## EXERCISE MATERIALS
>>

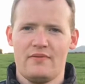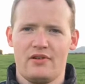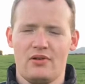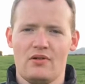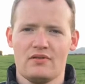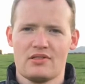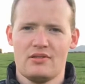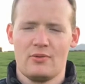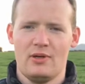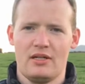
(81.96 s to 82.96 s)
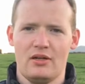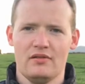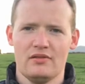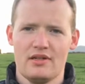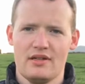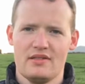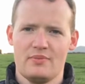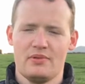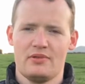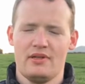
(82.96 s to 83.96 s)
for oversowing white clover is
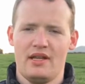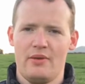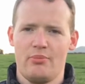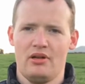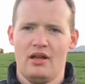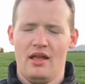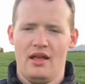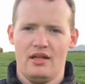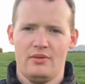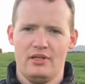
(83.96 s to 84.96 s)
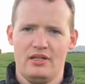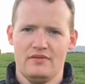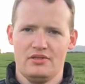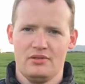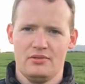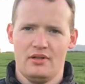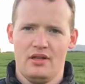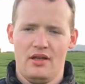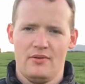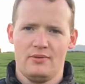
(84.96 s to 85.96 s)
between April and the middle of June,
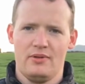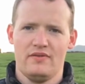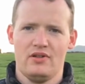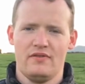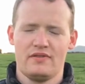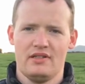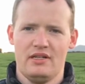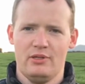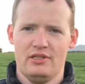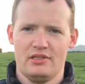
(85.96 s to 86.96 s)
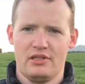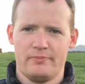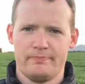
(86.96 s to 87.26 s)
when we have enough soil moisture.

<<

## TO DO
Please set down the records above verbatim, with each picture left out.

## SOLUTION TO THIS EXERCISE
(81.96 s to 82.96 s)
(82.96 s to 83.96 s)
for oversowing white clover is
(83.96 s to 84.96 s)
(84.96 s to 85.96 s)
between April and the middle of June,
(85.96 s to 86.96 s)
(86.96 s to 87.26 s)
when we have enough soil moisture.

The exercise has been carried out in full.